Aim of the exercise.
Using the entries below, copy out all lines where "with" is found.

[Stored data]

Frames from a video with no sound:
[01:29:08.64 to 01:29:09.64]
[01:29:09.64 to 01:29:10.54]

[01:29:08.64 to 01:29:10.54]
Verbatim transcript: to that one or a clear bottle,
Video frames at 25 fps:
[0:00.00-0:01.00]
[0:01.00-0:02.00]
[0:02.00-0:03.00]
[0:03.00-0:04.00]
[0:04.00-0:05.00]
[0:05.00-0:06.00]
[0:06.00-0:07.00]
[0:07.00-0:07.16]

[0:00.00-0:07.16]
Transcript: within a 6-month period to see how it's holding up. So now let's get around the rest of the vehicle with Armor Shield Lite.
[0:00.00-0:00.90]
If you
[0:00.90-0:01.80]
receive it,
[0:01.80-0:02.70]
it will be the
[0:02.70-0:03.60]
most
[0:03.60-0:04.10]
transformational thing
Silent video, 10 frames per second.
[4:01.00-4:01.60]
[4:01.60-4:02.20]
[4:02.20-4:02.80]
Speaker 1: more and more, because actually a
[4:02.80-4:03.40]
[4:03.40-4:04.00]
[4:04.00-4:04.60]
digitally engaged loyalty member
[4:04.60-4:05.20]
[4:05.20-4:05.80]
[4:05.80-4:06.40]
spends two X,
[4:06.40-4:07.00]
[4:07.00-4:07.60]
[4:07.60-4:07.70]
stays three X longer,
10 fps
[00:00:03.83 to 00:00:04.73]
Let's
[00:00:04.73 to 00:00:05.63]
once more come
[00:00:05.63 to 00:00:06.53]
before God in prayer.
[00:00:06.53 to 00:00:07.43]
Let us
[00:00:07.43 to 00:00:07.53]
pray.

Output for this exercise.
Frames from a video with no sound:
Transcript: within a 6-month period to see how it's holding up. So now let's get around the rest of the vehicle with Armor Shield Lite.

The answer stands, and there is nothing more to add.